■ **Directions**
Exactly what is written in the records below should be returned, minus the images.

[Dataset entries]
====

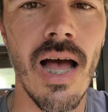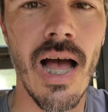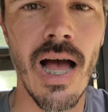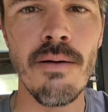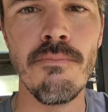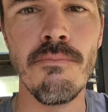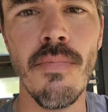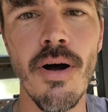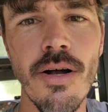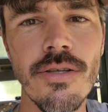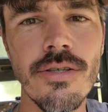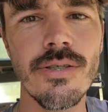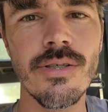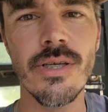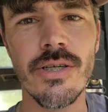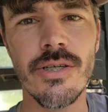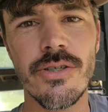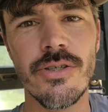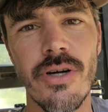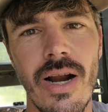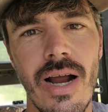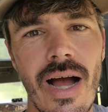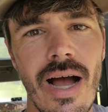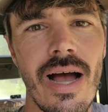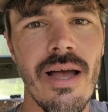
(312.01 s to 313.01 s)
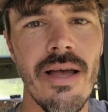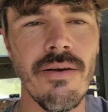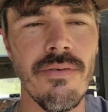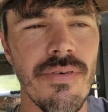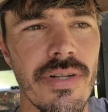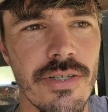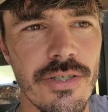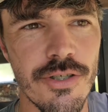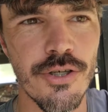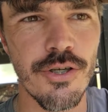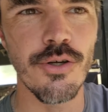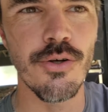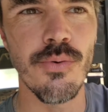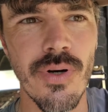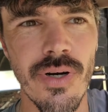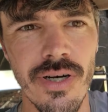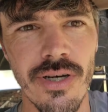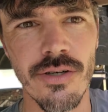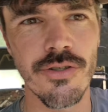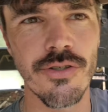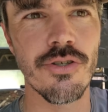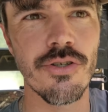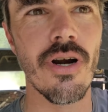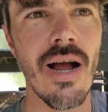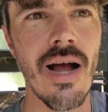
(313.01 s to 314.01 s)
I mostly drive in
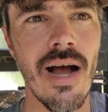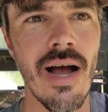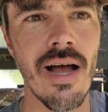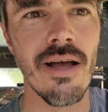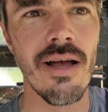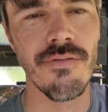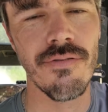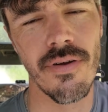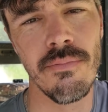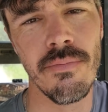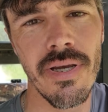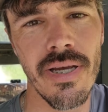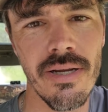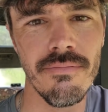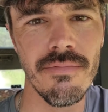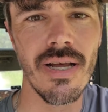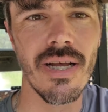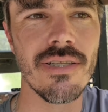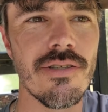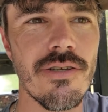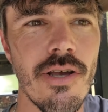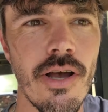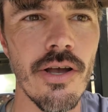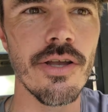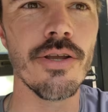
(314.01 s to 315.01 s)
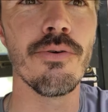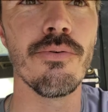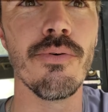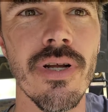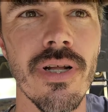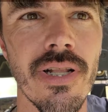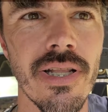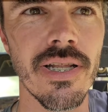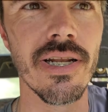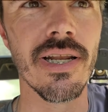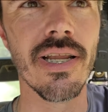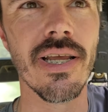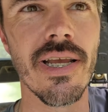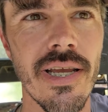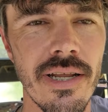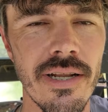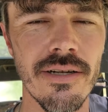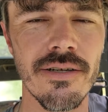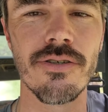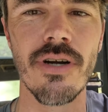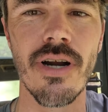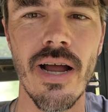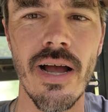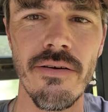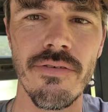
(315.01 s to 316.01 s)
two-wheel drive. I mean, that's all you really
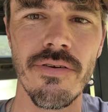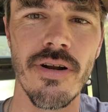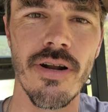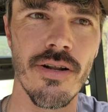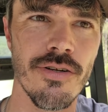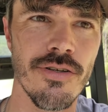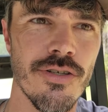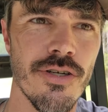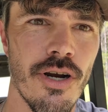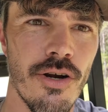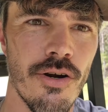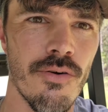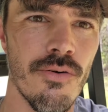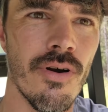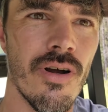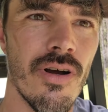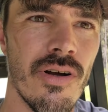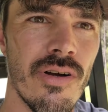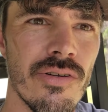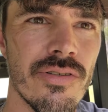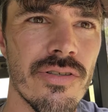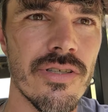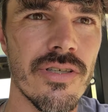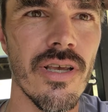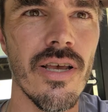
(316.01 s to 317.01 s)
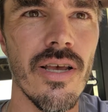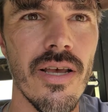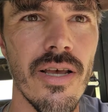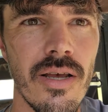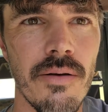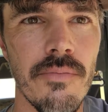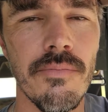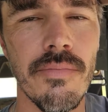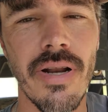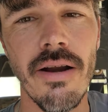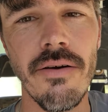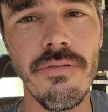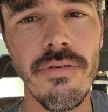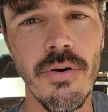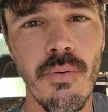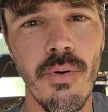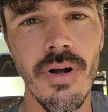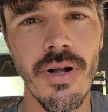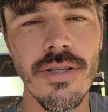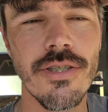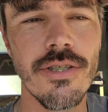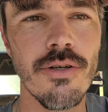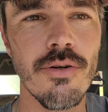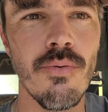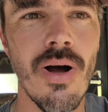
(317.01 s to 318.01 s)
need driving on dirt roads. Every
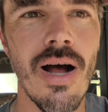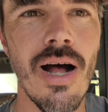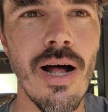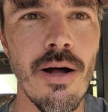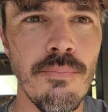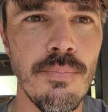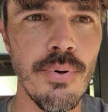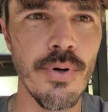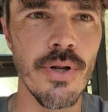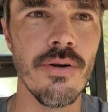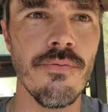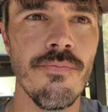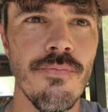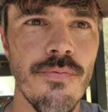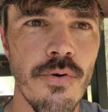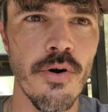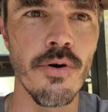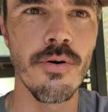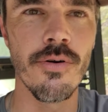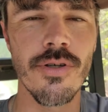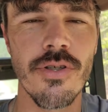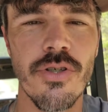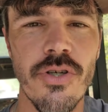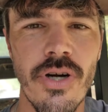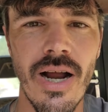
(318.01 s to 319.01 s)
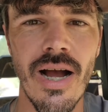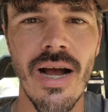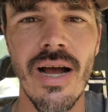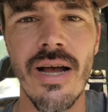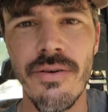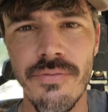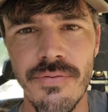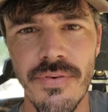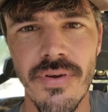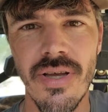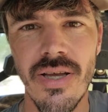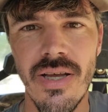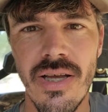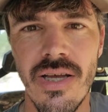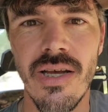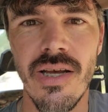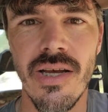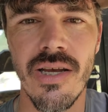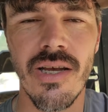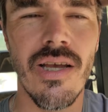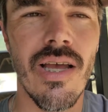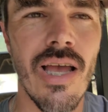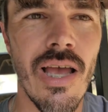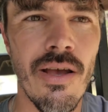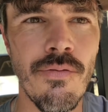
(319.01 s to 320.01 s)
once in a while, I'll put it in four-wheel drive.
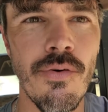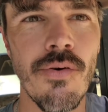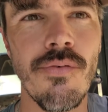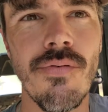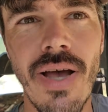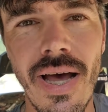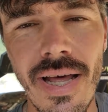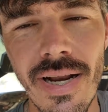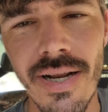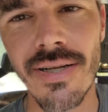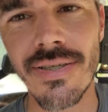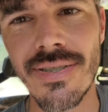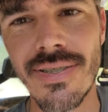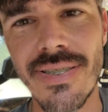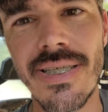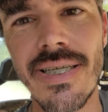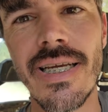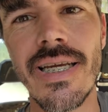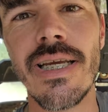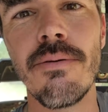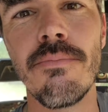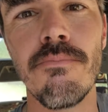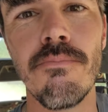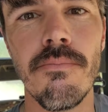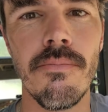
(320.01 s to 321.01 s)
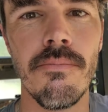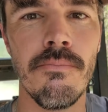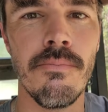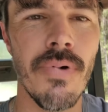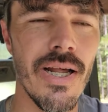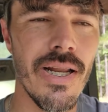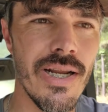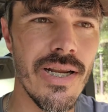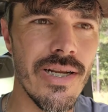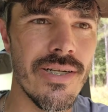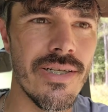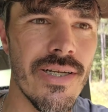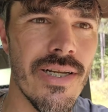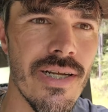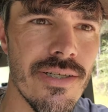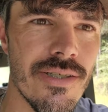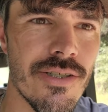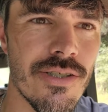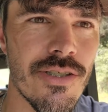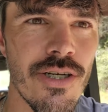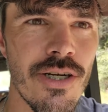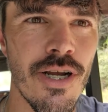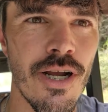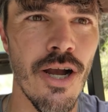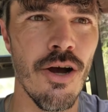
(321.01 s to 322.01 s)
If we've got a deep, muddy
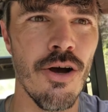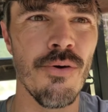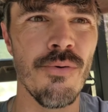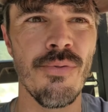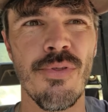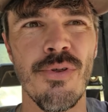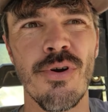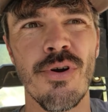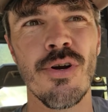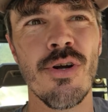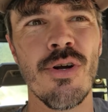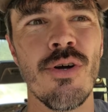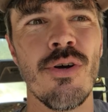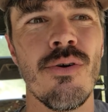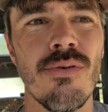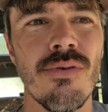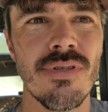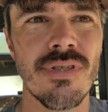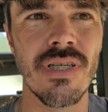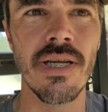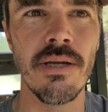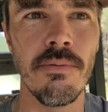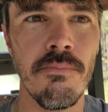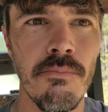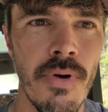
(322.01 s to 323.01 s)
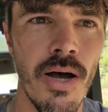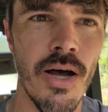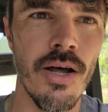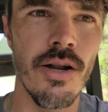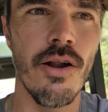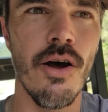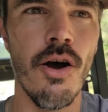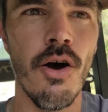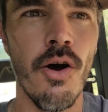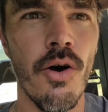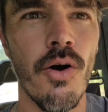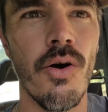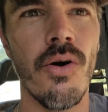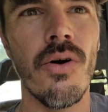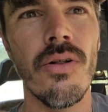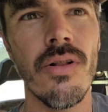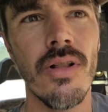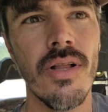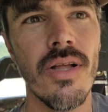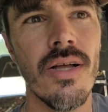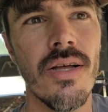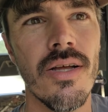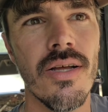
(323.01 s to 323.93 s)
ditch to go through, deep mud hole,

====

■ **Expected answer**
(312.01 s to 313.01 s)
(313.01 s to 314.01 s)
I mostly drive in
(314.01 s to 315.01 s)
(315.01 s to 316.01 s)
two-wheel drive. I mean, that's all you really
(316.01 s to 317.01 s)
(317.01 s to 318.01 s)
need driving on dirt roads. Every
(318.01 s to 319.01 s)
(319.01 s to 320.01 s)
once in a while, I'll put it in four-wheel drive.
(320.01 s to 321.01 s)
(321.01 s to 322.01 s)
If we've got a deep, muddy
(322.01 s to 323.01 s)
(323.01 s to 323.93 s)
ditch to go through, deep mud hole,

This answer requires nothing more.